[Opening DATA section]

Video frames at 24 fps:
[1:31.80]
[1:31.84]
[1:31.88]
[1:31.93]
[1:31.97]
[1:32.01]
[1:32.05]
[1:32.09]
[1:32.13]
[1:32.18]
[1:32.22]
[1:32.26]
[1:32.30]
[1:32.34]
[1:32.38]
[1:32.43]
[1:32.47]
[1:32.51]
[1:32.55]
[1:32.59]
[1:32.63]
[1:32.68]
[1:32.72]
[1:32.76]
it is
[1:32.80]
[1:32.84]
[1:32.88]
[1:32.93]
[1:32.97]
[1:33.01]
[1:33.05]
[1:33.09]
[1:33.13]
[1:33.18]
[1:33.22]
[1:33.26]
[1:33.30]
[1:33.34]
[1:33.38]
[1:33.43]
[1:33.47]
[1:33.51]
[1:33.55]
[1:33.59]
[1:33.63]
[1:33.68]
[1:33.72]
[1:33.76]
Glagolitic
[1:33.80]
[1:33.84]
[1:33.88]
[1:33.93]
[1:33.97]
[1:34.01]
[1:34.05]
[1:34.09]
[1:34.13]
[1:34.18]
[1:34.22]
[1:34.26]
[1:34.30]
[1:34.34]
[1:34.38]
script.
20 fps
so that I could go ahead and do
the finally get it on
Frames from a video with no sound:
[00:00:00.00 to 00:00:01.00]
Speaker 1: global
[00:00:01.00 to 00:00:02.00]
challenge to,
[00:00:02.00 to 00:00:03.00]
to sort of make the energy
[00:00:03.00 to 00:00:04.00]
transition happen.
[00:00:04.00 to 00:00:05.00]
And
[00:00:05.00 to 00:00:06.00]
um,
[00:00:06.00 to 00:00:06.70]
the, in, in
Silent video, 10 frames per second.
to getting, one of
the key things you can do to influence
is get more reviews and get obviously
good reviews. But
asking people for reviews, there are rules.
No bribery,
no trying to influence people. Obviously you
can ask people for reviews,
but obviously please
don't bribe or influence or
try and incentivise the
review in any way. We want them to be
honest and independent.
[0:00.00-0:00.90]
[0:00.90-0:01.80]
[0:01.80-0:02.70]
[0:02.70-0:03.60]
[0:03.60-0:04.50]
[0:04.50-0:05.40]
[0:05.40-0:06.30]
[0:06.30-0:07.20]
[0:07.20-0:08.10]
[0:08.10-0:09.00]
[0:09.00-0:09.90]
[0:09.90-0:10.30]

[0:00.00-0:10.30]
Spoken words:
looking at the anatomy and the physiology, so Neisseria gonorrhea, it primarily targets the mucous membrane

[Closing DATA section]

WHAT THIS TASK INVOLVES ->
Write the complete data out, exactly as above.

RESPONSE BOX ->
Video frames at 24 fps:
[1:31.80]
[1:31.84]
[1:31.88]
[1:31.93]
[1:31.97]
[1:32.01]
[1:32.05]
[1:32.09]
[1:32.13]
[1:32.18]
[1:32.22]
[1:32.26]
[1:32.30]
[1:32.34]
[1:32.38]
[1:32.43]
[1:32.47]
[1:32.51]
[1:32.55]
[1:32.59]
[1:32.63]
[1:32.68]
[1:32.72]
[1:32.76]
it is
[1:32.80]
[1:32.84]
[1:32.88]
[1:32.93]
[1:32.97]
[1:33.01]
[1:33.05]
[1:33.09]
[1:33.13]
[1:33.18]
[1:33.22]
[1:33.26]
[1:33.30]
[1:33.34]
[1:33.38]
[1:33.43]
[1:33.47]
[1:33.51]
[1:33.55]
[1:33.59]
[1:33.63]
[1:33.68]
[1:33.72]
[1:33.76]
Glagolitic
[1:33.80]
[1:33.84]
[1:33.88]
[1:33.93]
[1:33.97]
[1:34.01]
[1:34.05]
[1:34.09]
[1:34.13]
[1:34.18]
[1:34.22]
[1:34.26]
[1:34.30]
[1:34.34]
[1:34.38]
script.
20 fps
so that I could go ahead and do
the finally get it on
Frames from a video with no sound:
[00:00:00.00 to 00:00:01.00]
Speaker 1: global
[00:00:01.00 to 00:00:02.00]
challenge to,
[00:00:02.00 to 00:00:03.00]
to sort of make the energy
[00:00:03.00 to 00:00:04.00]
transition happen.
[00:00:04.00 to 00:00:05.00]
And
[00:00:05.00 to 00:00:06.00]
um,
[00:00:06.00 to 00:00:06.70]
the, in, in
Silent video, 10 frames per second.
to getting, one of
the key things you can do to influence
is get more reviews and get obviously
good reviews. But
asking people for reviews, there are rules.
No bribery,
no trying to influence people. Obviously you
can ask people for reviews,
but obviously please
don't bribe or influence or
try and incentivise the
review in any way. We want them to be
honest and independent.
[0:00.00-0:00.90]
[0:00.90-0:01.80]
[0:01.80-0:02.70]
[0:02.70-0:03.60]
[0:03.60-0:04.50]
[0:04.50-0:05.40]
[0:05.40-0:06.30]
[0:06.30-0:07.20]
[0:07.20-0:08.10]
[0:08.10-0:09.00]
[0:09.00-0:09.90]
[0:09.90-0:10.30]

[0:00.00-0:10.30]
Spoken words:
looking at the anatomy and the physiology, so Neisseria gonorrhea, it primarily targets the mucous membrane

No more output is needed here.